| Dataset records |
================================

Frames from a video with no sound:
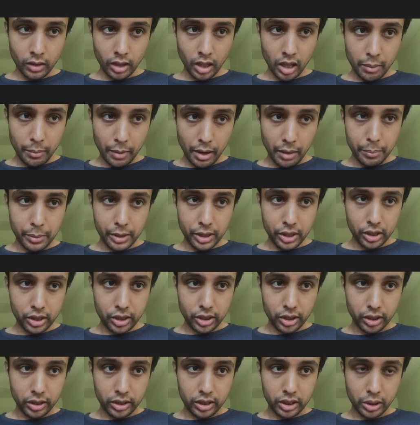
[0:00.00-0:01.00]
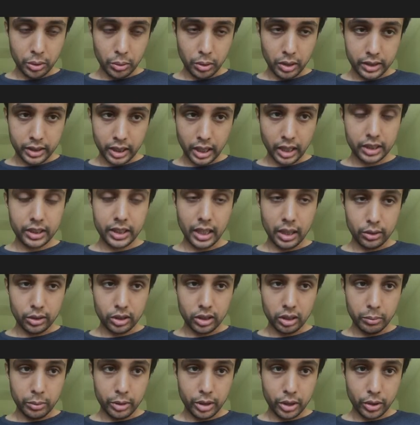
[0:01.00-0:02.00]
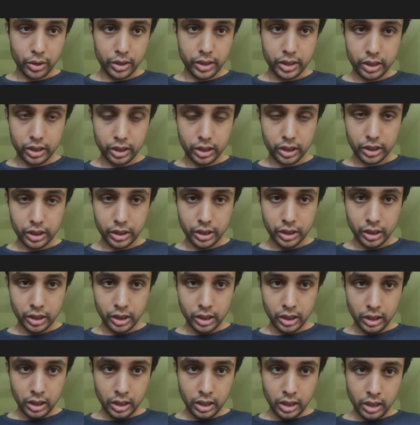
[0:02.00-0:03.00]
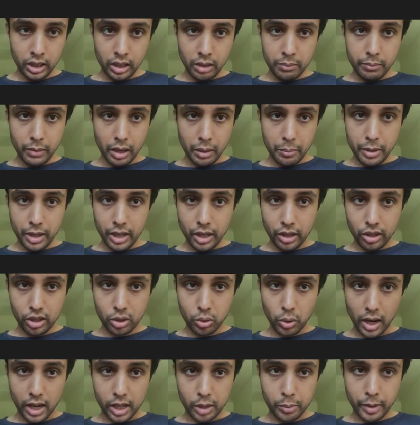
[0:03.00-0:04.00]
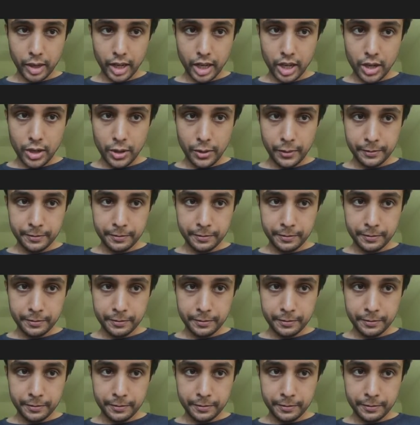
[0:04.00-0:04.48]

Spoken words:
it might be just good to test out symmetries too, maybe in our scratchpad,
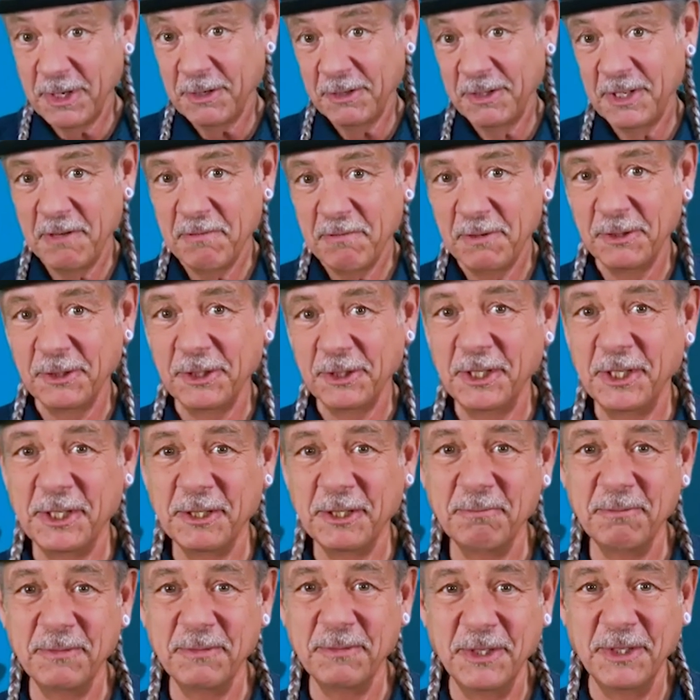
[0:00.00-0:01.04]
definitely a
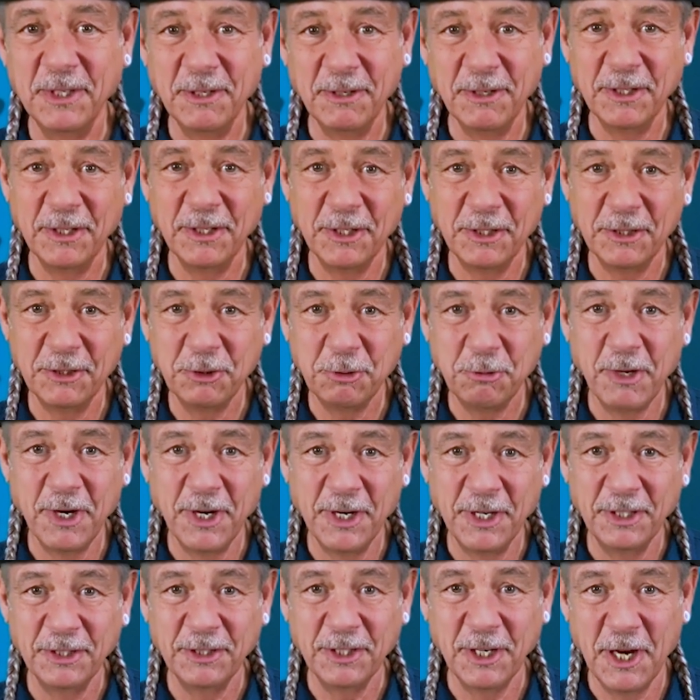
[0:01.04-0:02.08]

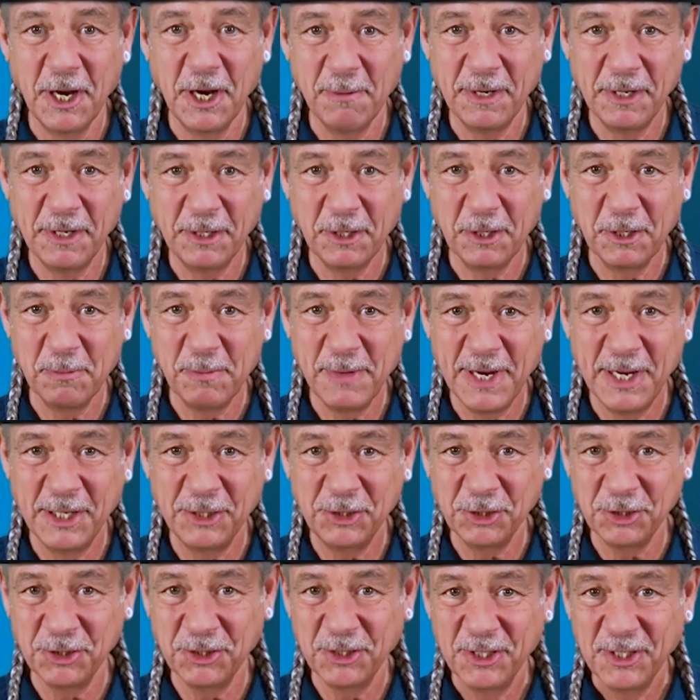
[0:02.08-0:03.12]
trying time. I can
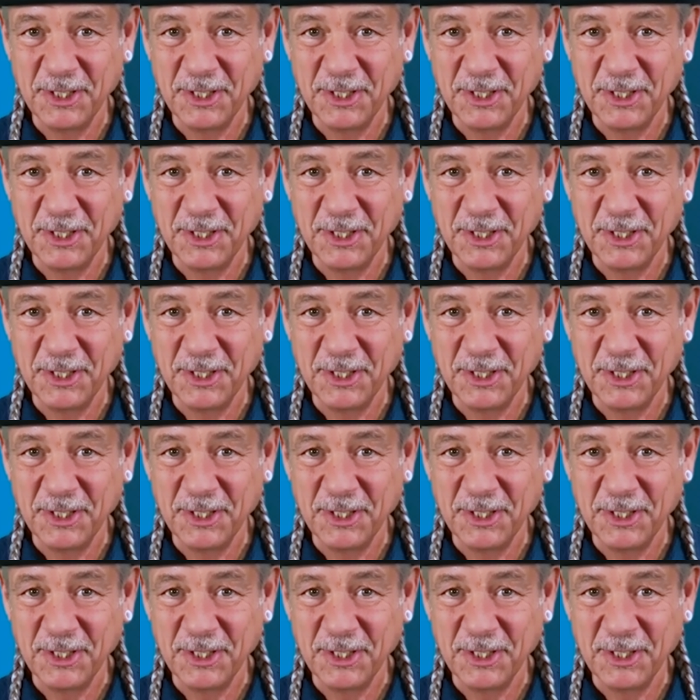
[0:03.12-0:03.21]
imagine.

================================

| What you should do |
Would you return the material exactly, images excluded?

| Response below |
Frames from a video with no sound:
[0:00.00-0:01.00]
[0:01.00-0:02.00]
[0:02.00-0:03.00]
[0:03.00-0:04.00]
[0:04.00-0:04.48]

Spoken words:
it might be just good to test out symmetries too, maybe in our scratchpad,
[0:00.00-0:01.04]
definitely a
[0:01.04-0:02.08]

[0:02.08-0:03.12]
trying time. I can
[0:03.12-0:03.21]
imagine.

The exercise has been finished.